What the task requires -
The reply should be an exact transcription of every record.
+++ Source information +++
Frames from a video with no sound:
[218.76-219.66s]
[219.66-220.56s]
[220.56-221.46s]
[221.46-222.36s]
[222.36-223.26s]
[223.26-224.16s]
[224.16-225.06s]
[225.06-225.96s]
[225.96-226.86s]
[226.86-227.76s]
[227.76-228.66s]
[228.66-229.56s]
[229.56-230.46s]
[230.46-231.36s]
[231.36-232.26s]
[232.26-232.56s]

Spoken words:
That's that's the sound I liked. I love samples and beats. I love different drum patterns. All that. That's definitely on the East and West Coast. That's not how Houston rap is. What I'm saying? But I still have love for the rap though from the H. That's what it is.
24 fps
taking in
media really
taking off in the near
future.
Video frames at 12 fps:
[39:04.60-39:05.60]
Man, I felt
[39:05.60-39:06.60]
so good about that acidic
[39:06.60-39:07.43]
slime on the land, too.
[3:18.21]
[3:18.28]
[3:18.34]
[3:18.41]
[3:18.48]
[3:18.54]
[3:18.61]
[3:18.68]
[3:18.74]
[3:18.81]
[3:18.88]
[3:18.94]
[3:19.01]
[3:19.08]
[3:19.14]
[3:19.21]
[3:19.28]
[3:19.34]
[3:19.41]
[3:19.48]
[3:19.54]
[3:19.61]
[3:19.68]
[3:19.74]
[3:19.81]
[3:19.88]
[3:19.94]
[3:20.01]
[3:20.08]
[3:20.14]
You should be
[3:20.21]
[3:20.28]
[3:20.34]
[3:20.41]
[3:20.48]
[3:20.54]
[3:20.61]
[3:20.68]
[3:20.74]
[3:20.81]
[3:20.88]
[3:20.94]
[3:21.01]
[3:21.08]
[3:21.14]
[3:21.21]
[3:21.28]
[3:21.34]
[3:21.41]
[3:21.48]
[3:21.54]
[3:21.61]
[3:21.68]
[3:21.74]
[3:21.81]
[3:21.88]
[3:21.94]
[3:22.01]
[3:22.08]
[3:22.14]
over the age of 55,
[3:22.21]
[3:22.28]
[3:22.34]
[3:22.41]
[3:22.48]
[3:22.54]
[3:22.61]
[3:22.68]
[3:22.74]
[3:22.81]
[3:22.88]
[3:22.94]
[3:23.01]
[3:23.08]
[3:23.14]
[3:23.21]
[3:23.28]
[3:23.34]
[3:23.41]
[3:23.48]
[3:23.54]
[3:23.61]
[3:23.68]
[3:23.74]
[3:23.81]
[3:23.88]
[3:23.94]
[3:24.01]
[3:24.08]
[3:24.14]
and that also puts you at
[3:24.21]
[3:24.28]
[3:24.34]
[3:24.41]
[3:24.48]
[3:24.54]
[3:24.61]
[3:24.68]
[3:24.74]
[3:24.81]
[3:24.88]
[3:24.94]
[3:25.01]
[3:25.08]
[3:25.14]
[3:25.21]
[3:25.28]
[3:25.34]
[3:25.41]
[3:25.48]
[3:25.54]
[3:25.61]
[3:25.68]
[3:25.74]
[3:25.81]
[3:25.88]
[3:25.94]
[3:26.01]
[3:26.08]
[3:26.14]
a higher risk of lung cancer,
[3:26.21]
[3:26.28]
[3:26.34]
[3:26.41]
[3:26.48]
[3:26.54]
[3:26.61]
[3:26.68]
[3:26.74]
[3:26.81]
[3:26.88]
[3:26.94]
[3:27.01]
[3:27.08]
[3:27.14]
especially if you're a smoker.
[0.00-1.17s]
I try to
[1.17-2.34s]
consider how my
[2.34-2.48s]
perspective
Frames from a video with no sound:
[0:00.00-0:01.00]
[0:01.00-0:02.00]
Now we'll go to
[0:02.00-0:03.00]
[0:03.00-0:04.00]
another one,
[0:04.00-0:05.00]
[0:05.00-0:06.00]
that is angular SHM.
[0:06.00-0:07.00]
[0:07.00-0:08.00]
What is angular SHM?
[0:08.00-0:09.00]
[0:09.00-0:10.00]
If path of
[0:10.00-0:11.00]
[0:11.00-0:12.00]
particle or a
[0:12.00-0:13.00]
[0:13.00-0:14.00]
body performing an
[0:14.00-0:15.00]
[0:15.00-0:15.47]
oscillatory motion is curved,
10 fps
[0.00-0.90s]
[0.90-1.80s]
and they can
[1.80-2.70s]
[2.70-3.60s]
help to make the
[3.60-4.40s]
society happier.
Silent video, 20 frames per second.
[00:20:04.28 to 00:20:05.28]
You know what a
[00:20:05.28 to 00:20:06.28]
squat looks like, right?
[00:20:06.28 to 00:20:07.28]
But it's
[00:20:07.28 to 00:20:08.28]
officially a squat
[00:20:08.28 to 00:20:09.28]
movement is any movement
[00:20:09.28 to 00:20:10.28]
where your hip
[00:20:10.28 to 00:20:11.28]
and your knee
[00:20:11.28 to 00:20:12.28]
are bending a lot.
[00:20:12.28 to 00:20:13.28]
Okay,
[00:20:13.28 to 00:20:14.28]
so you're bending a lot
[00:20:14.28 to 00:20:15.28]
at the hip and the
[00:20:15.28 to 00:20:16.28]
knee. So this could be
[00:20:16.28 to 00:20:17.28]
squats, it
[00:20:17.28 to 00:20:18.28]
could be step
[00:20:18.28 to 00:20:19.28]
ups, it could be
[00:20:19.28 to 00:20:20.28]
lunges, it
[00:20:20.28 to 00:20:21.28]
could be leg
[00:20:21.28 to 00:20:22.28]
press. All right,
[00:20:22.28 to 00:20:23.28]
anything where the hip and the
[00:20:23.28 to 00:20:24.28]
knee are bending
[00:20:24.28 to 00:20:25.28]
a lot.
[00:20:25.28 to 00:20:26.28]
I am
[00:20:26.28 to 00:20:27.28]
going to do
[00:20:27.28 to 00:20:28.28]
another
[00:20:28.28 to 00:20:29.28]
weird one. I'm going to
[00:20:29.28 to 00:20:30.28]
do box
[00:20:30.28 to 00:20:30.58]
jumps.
+++
Task result -
Frames from a video with no sound:
[218.76-219.66s]
[219.66-220.56s]
[220.56-221.46s]
[221.46-222.36s]
[222.36-223.26s]
[223.26-224.16s]
[224.16-225.06s]
[225.06-225.96s]
[225.96-226.86s]
[226.86-227.76s]
[227.76-228.66s]
[228.66-229.56s]
[229.56-230.46s]
[230.46-231.36s]
[231.36-232.26s]
[232.26-232.56s]

Spoken words:
That's that's the sound I liked. I love samples and beats. I love different drum patterns. All that. That's definitely on the East and West Coast. That's not how Houston rap is. What I'm saying? But I still have love for the rap though from the H. That's what it is.
24 fps
taking in
media really
taking off in the near
future.
Video frames at 12 fps:
[39:04.60-39:05.60]
Man, I felt
[39:05.60-39:06.60]
so good about that acidic
[39:06.60-39:07.43]
slime on the land, too.
[3:18.21]
[3:18.28]
[3:18.34]
[3:18.41]
[3:18.48]
[3:18.54]
[3:18.61]
[3:18.68]
[3:18.74]
[3:18.81]
[3:18.88]
[3:18.94]
[3:19.01]
[3:19.08]
[3:19.14]
[3:19.21]
[3:19.28]
[3:19.34]
[3:19.41]
[3:19.48]
[3:19.54]
[3:19.61]
[3:19.68]
[3:19.74]
[3:19.81]
[3:19.88]
[3:19.94]
[3:20.01]
[3:20.08]
[3:20.14]
You should be
[3:20.21]
[3:20.28]
[3:20.34]
[3:20.41]
[3:20.48]
[3:20.54]
[3:20.61]
[3:20.68]
[3:20.74]
[3:20.81]
[3:20.88]
[3:20.94]
[3:21.01]
[3:21.08]
[3:21.14]
[3:21.21]
[3:21.28]
[3:21.34]
[3:21.41]
[3:21.48]
[3:21.54]
[3:21.61]
[3:21.68]
[3:21.74]
[3:21.81]
[3:21.88]
[3:21.94]
[3:22.01]
[3:22.08]
[3:22.14]
over the age of 55,
[3:22.21]
[3:22.28]
[3:22.34]
[3:22.41]
[3:22.48]
[3:22.54]
[3:22.61]
[3:22.68]
[3:22.74]
[3:22.81]
[3:22.88]
[3:22.94]
[3:23.01]
[3:23.08]
[3:23.14]
[3:23.21]
[3:23.28]
[3:23.34]
[3:23.41]
[3:23.48]
[3:23.54]
[3:23.61]
[3:23.68]
[3:23.74]
[3:23.81]
[3:23.88]
[3:23.94]
[3:24.01]
[3:24.08]
[3:24.14]
and that also puts you at
[3:24.21]
[3:24.28]
[3:24.34]
[3:24.41]
[3:24.48]
[3:24.54]
[3:24.61]
[3:24.68]
[3:24.74]
[3:24.81]
[3:24.88]
[3:24.94]
[3:25.01]
[3:25.08]
[3:25.14]
[3:25.21]
[3:25.28]
[3:25.34]
[3:25.41]
[3:25.48]
[3:25.54]
[3:25.61]
[3:25.68]
[3:25.74]
[3:25.81]
[3:25.88]
[3:25.94]
[3:26.01]
[3:26.08]
[3:26.14]
a higher risk of lung cancer,
[3:26.21]
[3:26.28]
[3:26.34]
[3:26.41]
[3:26.48]
[3:26.54]
[3:26.61]
[3:26.68]
[3:26.74]
[3:26.81]
[3:26.88]
[3:26.94]
[3:27.01]
[3:27.08]
[3:27.14]
especially if you're a smoker.
[0.00-1.17s]
I try to
[1.17-2.34s]
consider how my
[2.34-2.48s]
perspective
Frames from a video with no sound:
[0:00.00-0:01.00]
[0:01.00-0:02.00]
Now we'll go to
[0:02.00-0:03.00]
[0:03.00-0:04.00]
another one,
[0:04.00-0:05.00]
[0:05.00-0:06.00]
that is angular SHM.
[0:06.00-0:07.00]
[0:07.00-0:08.00]
What is angular SHM?
[0:08.00-0:09.00]
[0:09.00-0:10.00]
If path of
[0:10.00-0:11.00]
[0:11.00-0:12.00]
particle or a
[0:12.00-0:13.00]
[0:13.00-0:14.00]
body performing an
[0:14.00-0:15.00]
[0:15.00-0:15.47]
oscillatory motion is curved,
10 fps
[0.00-0.90s]
[0.90-1.80s]
and they can
[1.80-2.70s]
[2.70-3.60s]
help to make the
[3.60-4.40s]
society happier.
Silent video, 20 frames per second.
[00:20:04.28 to 00:20:05.28]
You know what a
[00:20:05.28 to 00:20:06.28]
squat looks like, right?
[00:20:06.28 to 00:20:07.28]
But it's
[00:20:07.28 to 00:20:08.28]
officially a squat
[00:20:08.28 to 00:20:09.28]
movement is any movement
[00:20:09.28 to 00:20:10.28]
where your hip
[00:20:10.28 to 00:20:11.28]
and your knee
[00:20:11.28 to 00:20:12.28]
are bending a lot.
[00:20:12.28 to 00:20:13.28]
Okay,
[00:20:13.28 to 00:20:14.28]
so you're bending a lot
[00:20:14.28 to 00:20:15.28]
at the hip and the
[00:20:15.28 to 00:20:16.28]
knee. So this could be
[00:20:16.28 to 00:20:17.28]
squats, it
[00:20:17.28 to 00:20:18.28]
could be step
[00:20:18.28 to 00:20:19.28]
ups, it could be
[00:20:19.28 to 00:20:20.28]
lunges, it
[00:20:20.28 to 00:20:21.28]
could be leg
[00:20:21.28 to 00:20:22.28]
press. All right,
[00:20:22.28 to 00:20:23.28]
anything where the hip and the
[00:20:23.28 to 00:20:24.28]
knee are bending
[00:20:24.28 to 00:20:25.28]
a lot.
[00:20:25.28 to 00:20:26.28]
I am
[00:20:26.28 to 00:20:27.28]
going to do
[00:20:27.28 to 00:20:28.28]
another
[00:20:28.28 to 00:20:29.28]
weird one. I'm going to
[00:20:29.28 to 00:20:30.28]
do box
[00:20:30.28 to 00:20:30.58]
jumps.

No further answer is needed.